In the case of these experiences the appeal turns upon something that shows itself bound up with immediate consciousness. Even if this combination be in the first instance taken as an external and empirical connection, still, even for empirical observation, the fact of its being constant shows it to be essential and inseparable. But, again, if this immediate consciousness, as exhibited in experience, be taken separately, so far as it is a consciousness of God and the divine nature, the state of mind which it implies is generally described as an exaltation above the finite, above the senses, and above the instinctive desires and affections of the natural heart: which exaltation passes over into, and terminates in, faith in God and a divine order. It is apparent, therefore, that, though faith may be an immediate knowledge and certainty, it equally implies the interposition of this process as its antecedent and condition.
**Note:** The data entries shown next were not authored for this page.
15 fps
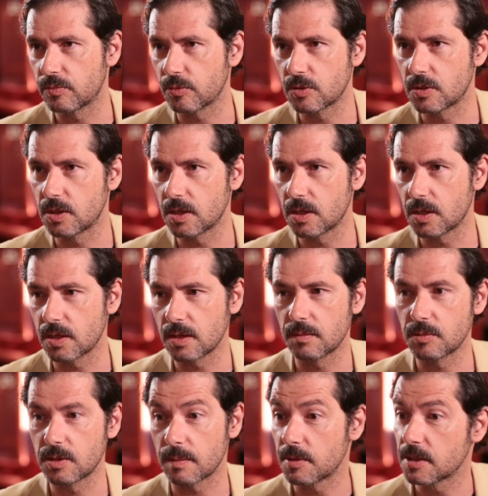faisiez
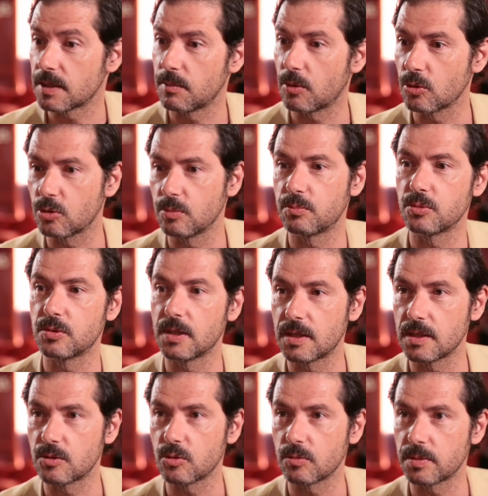Il me dit, ah bah, c'est marrant que tu me poses cette
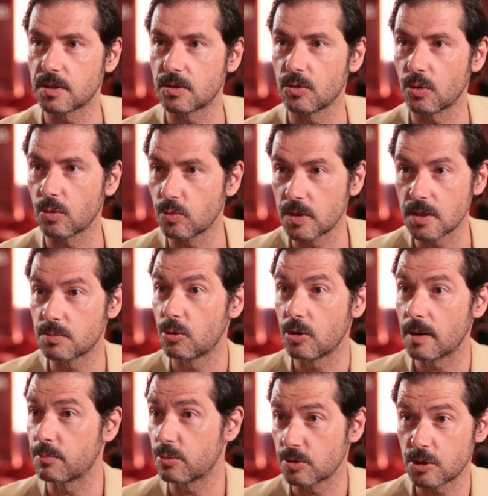question, parce que Ruiz me
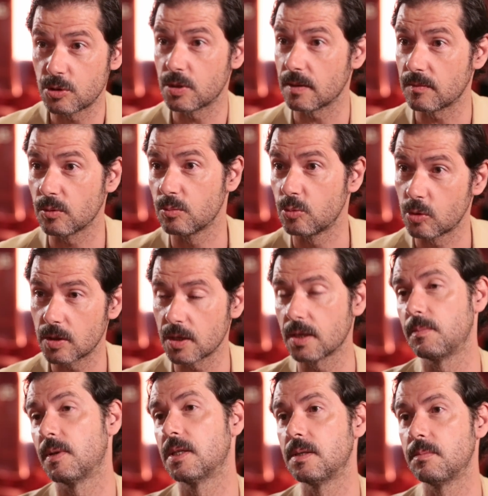l'a posé juste avant de mourir.
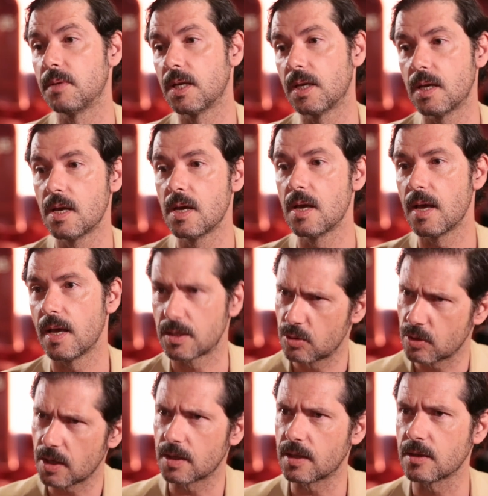Il m'a dit, mais est-ce
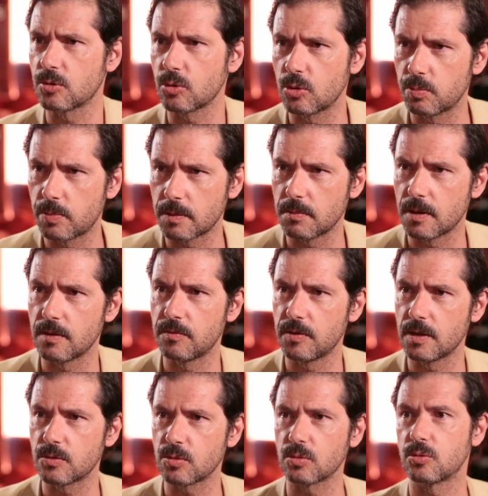que quelqu'un s'occupait de
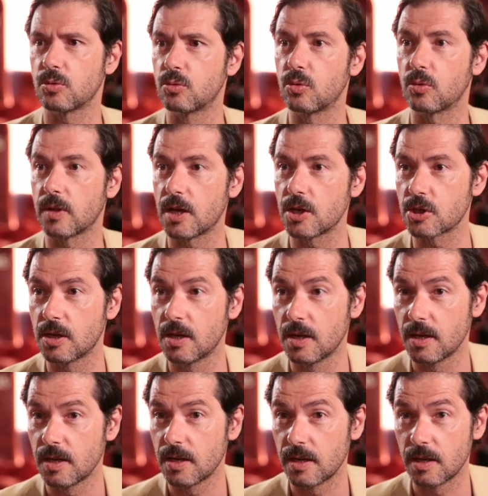Melville sur ce tournage
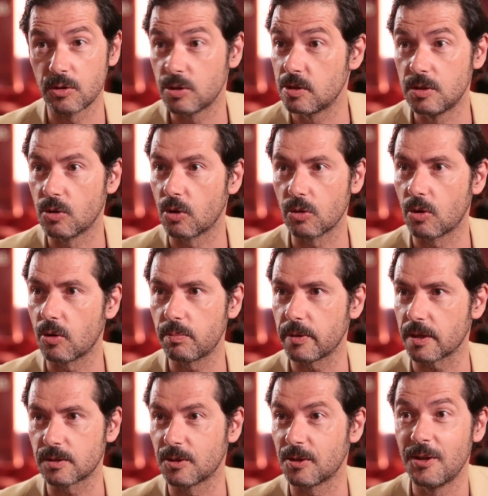Et lui dit, non, non,
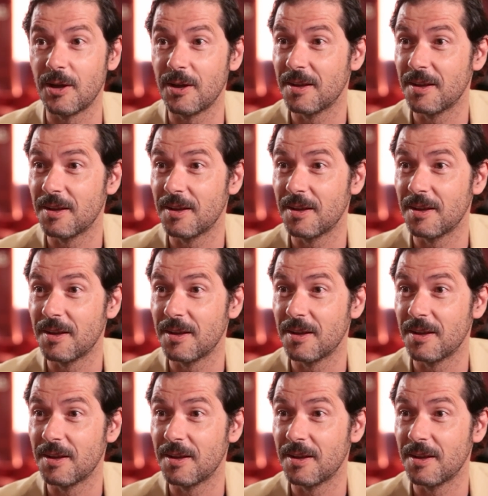personne.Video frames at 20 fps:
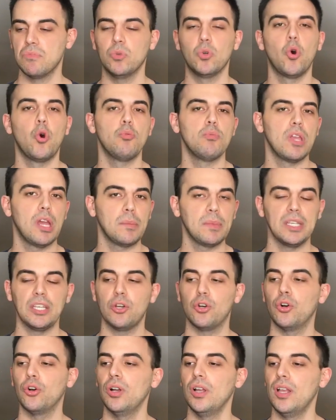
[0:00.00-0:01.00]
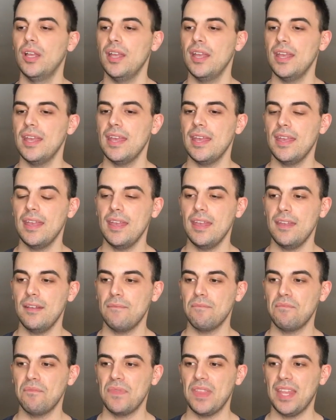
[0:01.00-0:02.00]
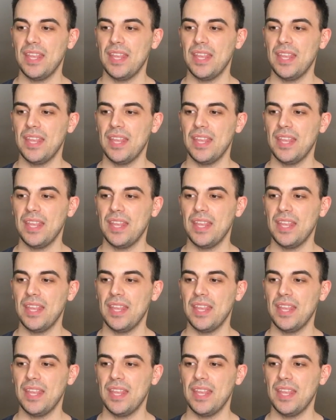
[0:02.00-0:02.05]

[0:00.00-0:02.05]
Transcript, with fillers: o mio amico e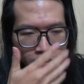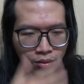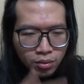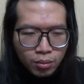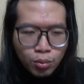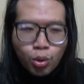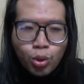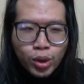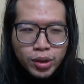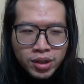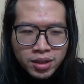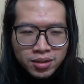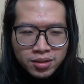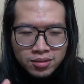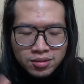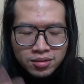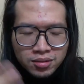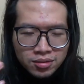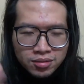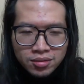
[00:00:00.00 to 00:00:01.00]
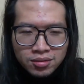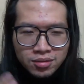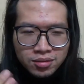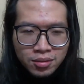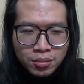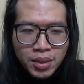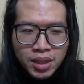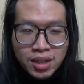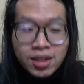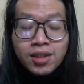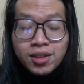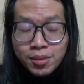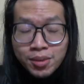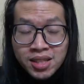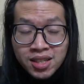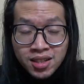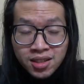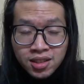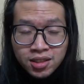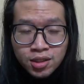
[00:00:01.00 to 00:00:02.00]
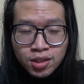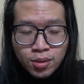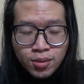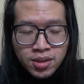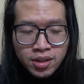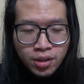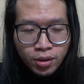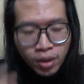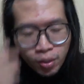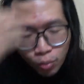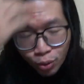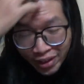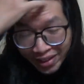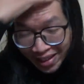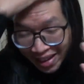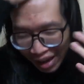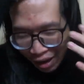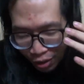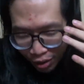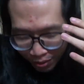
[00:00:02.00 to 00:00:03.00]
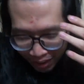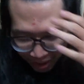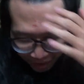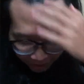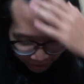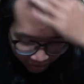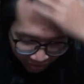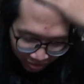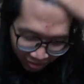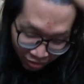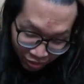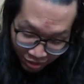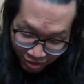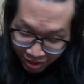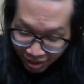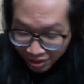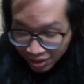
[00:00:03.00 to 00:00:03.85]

mùi mình ngửi bây giờ là giống như kiểu cái mùi kẹo các bạn nó rất làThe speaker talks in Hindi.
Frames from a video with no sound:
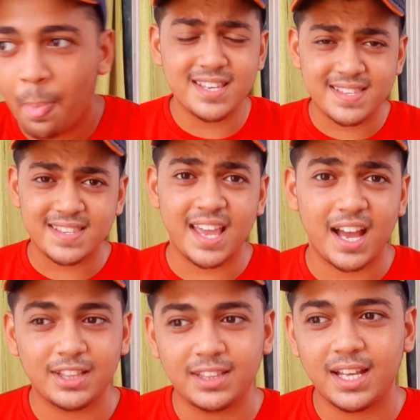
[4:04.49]
जिसके
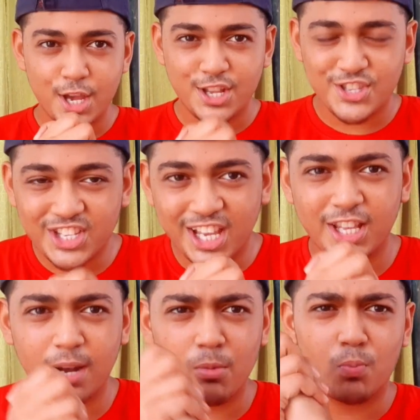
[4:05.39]
अंदर जिसके
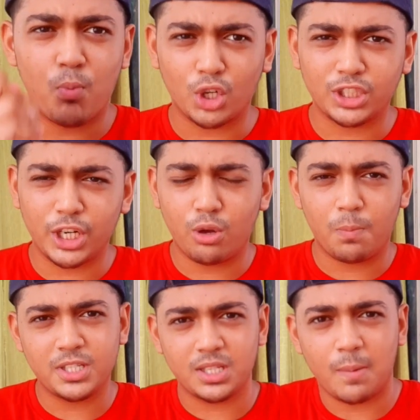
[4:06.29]
अंदर हम लोग बहुत सारे
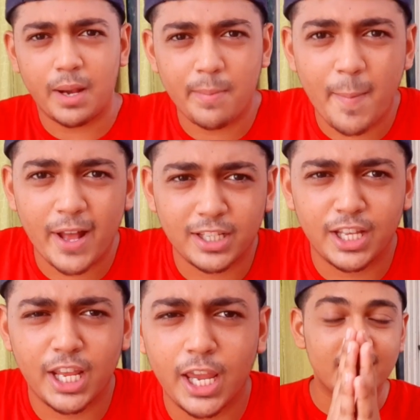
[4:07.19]
टॉपिक्स के बारे में बात
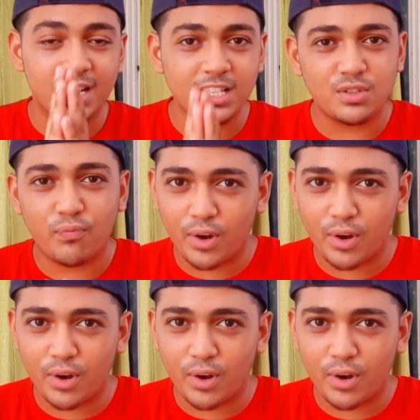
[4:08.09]
करेंगे इट्स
It has been already observed, that the so-called proofs of the being of God, which start from finite being, give an expression to this exaltation. In that light they are no inventions of an oversubtle reflection, but the necessary and native channel in which the movement of mind runs: though it may be that, in their ordinary form, these proofs have not their correct and adequate expression.

§ 69

It is the passage (§ 64) from the subjective Idea to being which forms the main concern of the doctrine of immediate knowledge. A primary and self-evident interconnection is declared to exist between our Idea and being. Yet precisely this central point of transition, utterly irrespective of any connections which show in experience, clearly involves a mediation. And the mediation is of no imperfect or unreal kind, where the mediation takes place with and through something external, but one comprehending both antecedent and conclusion.

§ 70

For, what this theory asserts is that truth lies neither in the Idea as a merely subjective thought, nor in mere being on its own account — that mere being per se, a being that is not of the Idea, is the sensible finite being of the world. Now all this only affirms, without demonstration, that the Idea has truth only by means of being, and being has truth only by means of the Idea. The maxim of immediate knowledge rejects an indefinite empty immediacy (and such is abstract being, or pure unity taken by itself), and affirms in its stead the unity of the Idea with being. And it acts rightly in so doing. But it is stupid not to see that the unity of distinct terms or modes is not merely a purely immediate unity, i.e. unity empty and indeterminate, but that — with equal emphasis — the one term is shown to have truth only as mediated through the other — or, if the phrase be preferred, that either term is only mediated with truth through the other. That the quality of mediation is involved in the very immediacy of intuition is thus exhibited as a fact, against which understanding, conformably to the fundamental maxim of immediate knowledge that the evidence of consciousness is infallible, can have nothing to object. It is only ordinary abstract understanding which takes the terms of mediation and immediacy, each by itself absolutely, to represent an inflexible line of distinction, and thus draws upon its own head the hopeless task of reconciling them. The difficulty, as we have shown, has no existence in the fact, and it vanishes in the speculative notion.

§ 71

The one-sidedness of the intuitional school has certain characteristics attending upon it, which we shall proceed to point out in their main features, now that we have discussed the fundamental principle. The first of these corollaries is as follows. Since the criterion of truth is found, not in the nature of the content, but in the mere fact of consciousness, every alleged truth has no other basis than subjective certitude and the assertion that we discover a certain fact in our consciousness. What I discover in my consciousness is thus exaggerated into a fact of the consciousness of all, and even passed off for the very nature of consciousness.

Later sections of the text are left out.